Task prompt: Return every record verbatim.

[Stored data entries]
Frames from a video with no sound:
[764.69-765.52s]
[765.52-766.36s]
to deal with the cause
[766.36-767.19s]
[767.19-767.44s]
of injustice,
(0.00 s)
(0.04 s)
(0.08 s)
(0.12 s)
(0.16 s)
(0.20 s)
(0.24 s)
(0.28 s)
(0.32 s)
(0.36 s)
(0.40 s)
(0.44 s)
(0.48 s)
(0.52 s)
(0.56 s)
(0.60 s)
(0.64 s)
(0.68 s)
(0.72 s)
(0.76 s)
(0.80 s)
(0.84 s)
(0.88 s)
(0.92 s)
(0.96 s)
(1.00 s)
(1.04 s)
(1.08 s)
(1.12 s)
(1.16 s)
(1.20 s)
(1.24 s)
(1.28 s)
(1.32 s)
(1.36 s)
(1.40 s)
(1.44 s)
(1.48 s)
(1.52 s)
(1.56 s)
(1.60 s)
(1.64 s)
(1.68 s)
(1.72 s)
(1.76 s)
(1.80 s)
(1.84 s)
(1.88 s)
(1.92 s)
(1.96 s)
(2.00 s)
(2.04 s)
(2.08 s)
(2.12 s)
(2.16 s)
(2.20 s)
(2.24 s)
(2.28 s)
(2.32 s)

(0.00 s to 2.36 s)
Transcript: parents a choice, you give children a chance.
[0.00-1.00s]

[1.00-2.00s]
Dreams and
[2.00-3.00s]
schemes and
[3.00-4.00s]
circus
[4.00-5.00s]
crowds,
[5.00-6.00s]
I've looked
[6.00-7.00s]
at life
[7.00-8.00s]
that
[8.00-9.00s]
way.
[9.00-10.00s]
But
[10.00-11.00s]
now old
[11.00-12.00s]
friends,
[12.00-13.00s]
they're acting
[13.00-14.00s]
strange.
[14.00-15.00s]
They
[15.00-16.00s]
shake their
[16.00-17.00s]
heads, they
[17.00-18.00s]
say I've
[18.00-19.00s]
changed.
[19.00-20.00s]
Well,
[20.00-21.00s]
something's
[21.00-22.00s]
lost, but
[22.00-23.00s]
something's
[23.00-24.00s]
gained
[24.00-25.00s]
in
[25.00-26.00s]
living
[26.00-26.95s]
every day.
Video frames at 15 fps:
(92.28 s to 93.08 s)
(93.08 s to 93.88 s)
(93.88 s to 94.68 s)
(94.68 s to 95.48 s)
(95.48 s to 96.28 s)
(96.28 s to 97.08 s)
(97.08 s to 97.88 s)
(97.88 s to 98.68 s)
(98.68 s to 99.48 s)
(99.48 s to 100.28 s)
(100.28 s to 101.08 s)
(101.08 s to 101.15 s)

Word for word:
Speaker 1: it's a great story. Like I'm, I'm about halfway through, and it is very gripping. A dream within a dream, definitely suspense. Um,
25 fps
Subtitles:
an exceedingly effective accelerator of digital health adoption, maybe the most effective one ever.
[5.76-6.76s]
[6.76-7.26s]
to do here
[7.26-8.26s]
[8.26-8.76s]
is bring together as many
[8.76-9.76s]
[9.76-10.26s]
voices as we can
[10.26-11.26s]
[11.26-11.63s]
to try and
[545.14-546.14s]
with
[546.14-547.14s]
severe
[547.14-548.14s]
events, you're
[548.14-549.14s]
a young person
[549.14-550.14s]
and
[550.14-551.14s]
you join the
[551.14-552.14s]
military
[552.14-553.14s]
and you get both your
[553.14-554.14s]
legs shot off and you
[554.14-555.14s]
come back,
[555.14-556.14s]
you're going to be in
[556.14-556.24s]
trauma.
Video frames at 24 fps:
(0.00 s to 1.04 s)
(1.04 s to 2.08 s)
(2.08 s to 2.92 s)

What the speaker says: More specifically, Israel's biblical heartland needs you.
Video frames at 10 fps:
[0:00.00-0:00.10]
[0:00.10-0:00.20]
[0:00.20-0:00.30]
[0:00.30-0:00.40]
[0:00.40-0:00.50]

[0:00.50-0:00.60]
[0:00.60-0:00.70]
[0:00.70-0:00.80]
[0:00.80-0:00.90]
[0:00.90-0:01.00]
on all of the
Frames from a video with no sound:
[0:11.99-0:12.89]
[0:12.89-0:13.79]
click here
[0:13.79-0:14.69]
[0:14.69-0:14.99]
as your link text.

Response area:
Frames from a video with no sound:
[764.69-765.52s]
[765.52-766.36s]
to deal with the cause
[766.36-767.19s]
[767.19-767.44s]
of injustice,
(0.00 s)
(0.04 s)
(0.08 s)
(0.12 s)
(0.16 s)
(0.20 s)
(0.24 s)
(0.28 s)
(0.32 s)
(0.36 s)
(0.40 s)
(0.44 s)
(0.48 s)
(0.52 s)
(0.56 s)
(0.60 s)
(0.64 s)
(0.68 s)
(0.72 s)
(0.76 s)
(0.80 s)
(0.84 s)
(0.88 s)
(0.92 s)
(0.96 s)
(1.00 s)
(1.04 s)
(1.08 s)
(1.12 s)
(1.16 s)
(1.20 s)
(1.24 s)
(1.28 s)
(1.32 s)
(1.36 s)
(1.40 s)
(1.44 s)
(1.48 s)
(1.52 s)
(1.56 s)
(1.60 s)
(1.64 s)
(1.68 s)
(1.72 s)
(1.76 s)
(1.80 s)
(1.84 s)
(1.88 s)
(1.92 s)
(1.96 s)
(2.00 s)
(2.04 s)
(2.08 s)
(2.12 s)
(2.16 s)
(2.20 s)
(2.24 s)
(2.28 s)
(2.32 s)

(0.00 s to 2.36 s)
Transcript: parents a choice, you give children a chance.
[0.00-1.00s]

[1.00-2.00s]
Dreams and
[2.00-3.00s]
schemes and
[3.00-4.00s]
circus
[4.00-5.00s]
crowds,
[5.00-6.00s]
I've looked
[6.00-7.00s]
at life
[7.00-8.00s]
that
[8.00-9.00s]
way.
[9.00-10.00s]
But
[10.00-11.00s]
now old
[11.00-12.00s]
friends,
[12.00-13.00s]
they're acting
[13.00-14.00s]
strange.
[14.00-15.00s]
They
[15.00-16.00s]
shake their
[16.00-17.00s]
heads, they
[17.00-18.00s]
say I've
[18.00-19.00s]
changed.
[19.00-20.00s]
Well,
[20.00-21.00s]
something's
[21.00-22.00s]
lost, but
[22.00-23.00s]
something's
[23.00-24.00s]
gained
[24.00-25.00s]
in
[25.00-26.00s]
living
[26.00-26.95s]
every day.
Video frames at 15 fps:
(92.28 s to 93.08 s)
(93.08 s to 93.88 s)
(93.88 s to 94.68 s)
(94.68 s to 95.48 s)
(95.48 s to 96.28 s)
(96.28 s to 97.08 s)
(97.08 s to 97.88 s)
(97.88 s to 98.68 s)
(98.68 s to 99.48 s)
(99.48 s to 100.28 s)
(100.28 s to 101.08 s)
(101.08 s to 101.15 s)

Word for word:
Speaker 1: it's a great story. Like I'm, I'm about halfway through, and it is very gripping. A dream within a dream, definitely suspense. Um,
25 fps
Subtitles:
an exceedingly effective accelerator of digital health adoption, maybe the most effective one ever.
[5.76-6.76s]
[6.76-7.26s]
to do here
[7.26-8.26s]
[8.26-8.76s]
is bring together as many
[8.76-9.76s]
[9.76-10.26s]
voices as we can
[10.26-11.26s]
[11.26-11.63s]
to try and
[545.14-546.14s]
with
[546.14-547.14s]
severe
[547.14-548.14s]
events, you're
[548.14-549.14s]
a young person
[549.14-550.14s]
and
[550.14-551.14s]
you join the
[551.14-552.14s]
military
[552.14-553.14s]
and you get both your
[553.14-554.14s]
legs shot off and you
[554.14-555.14s]
come back,
[555.14-556.14s]
you're going to be in
[556.14-556.24s]
trauma.
Video frames at 24 fps:
(0.00 s to 1.04 s)
(1.04 s to 2.08 s)
(2.08 s to 2.92 s)

What the speaker says: More specifically, Israel's biblical heartland needs you.
Video frames at 10 fps:
[0:00.00-0:00.10]
[0:00.10-0:00.20]
[0:00.20-0:00.30]
[0:00.30-0:00.40]
[0:00.40-0:00.50]

[0:00.50-0:00.60]
[0:00.60-0:00.70]
[0:00.70-0:00.80]
[0:00.80-0:00.90]
[0:00.90-0:01.00]
on all of the
Frames from a video with no sound:
[0:11.99-0:12.89]
[0:12.89-0:13.79]
click here
[0:13.79-0:14.69]
[0:14.69-0:14.99]
as your link text.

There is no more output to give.